*Aim of the task*
Report how many lines in the data include "frames", with the number as the only reply.

[[ The records open ]]

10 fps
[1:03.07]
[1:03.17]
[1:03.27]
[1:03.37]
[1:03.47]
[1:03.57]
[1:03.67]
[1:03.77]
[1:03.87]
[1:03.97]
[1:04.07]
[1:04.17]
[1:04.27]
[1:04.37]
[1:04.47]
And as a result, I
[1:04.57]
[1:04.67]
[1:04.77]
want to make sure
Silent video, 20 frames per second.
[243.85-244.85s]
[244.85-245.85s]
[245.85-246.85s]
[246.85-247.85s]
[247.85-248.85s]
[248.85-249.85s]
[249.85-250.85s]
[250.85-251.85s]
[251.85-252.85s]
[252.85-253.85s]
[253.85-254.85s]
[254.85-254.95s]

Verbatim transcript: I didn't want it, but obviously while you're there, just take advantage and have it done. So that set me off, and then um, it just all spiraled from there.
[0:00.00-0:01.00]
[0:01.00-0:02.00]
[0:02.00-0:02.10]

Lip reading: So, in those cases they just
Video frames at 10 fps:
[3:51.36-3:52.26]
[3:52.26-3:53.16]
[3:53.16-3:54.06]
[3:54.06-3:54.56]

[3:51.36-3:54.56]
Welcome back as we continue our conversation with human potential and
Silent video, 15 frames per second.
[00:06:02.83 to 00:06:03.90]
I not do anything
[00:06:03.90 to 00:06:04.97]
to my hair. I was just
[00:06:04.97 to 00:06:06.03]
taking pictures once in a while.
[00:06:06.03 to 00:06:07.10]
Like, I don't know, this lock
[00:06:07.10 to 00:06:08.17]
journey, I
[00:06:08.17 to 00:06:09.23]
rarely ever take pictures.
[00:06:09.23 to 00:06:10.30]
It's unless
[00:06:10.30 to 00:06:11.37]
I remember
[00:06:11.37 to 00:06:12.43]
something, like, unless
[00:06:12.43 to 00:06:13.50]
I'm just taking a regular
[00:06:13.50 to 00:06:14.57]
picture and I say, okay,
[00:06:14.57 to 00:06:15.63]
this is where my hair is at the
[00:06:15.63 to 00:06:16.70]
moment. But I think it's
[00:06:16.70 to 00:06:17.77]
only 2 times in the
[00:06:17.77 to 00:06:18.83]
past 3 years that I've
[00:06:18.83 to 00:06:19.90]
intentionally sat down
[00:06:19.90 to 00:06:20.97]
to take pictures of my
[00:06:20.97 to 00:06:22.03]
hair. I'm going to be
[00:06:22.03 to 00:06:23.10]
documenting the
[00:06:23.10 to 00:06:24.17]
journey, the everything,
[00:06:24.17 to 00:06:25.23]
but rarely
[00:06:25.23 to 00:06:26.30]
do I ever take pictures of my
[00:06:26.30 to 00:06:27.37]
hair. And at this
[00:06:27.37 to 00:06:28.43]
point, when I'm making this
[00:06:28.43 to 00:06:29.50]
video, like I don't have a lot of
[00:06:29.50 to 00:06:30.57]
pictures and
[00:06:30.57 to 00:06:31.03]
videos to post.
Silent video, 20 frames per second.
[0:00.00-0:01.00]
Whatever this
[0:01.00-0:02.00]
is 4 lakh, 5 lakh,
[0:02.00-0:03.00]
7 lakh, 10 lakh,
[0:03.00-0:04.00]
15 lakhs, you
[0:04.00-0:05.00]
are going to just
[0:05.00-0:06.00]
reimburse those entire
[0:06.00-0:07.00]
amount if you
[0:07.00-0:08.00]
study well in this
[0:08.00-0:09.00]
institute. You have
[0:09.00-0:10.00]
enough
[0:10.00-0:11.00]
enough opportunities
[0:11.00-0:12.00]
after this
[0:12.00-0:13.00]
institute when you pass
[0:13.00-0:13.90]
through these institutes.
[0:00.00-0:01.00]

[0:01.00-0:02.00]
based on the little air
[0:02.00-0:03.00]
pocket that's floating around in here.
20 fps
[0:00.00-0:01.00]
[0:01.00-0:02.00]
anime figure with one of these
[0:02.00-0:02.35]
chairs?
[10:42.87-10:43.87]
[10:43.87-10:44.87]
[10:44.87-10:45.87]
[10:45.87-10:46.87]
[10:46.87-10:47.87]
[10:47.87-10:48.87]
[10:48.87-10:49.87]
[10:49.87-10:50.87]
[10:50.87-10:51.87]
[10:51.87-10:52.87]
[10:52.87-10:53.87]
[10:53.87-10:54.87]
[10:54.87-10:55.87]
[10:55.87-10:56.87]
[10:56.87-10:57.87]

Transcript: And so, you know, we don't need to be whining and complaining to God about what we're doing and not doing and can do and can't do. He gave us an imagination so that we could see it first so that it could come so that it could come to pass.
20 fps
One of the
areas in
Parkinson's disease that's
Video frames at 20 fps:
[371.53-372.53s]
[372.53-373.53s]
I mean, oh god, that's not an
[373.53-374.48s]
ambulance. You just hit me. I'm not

[[ The records closed ]]

*Expected output*
5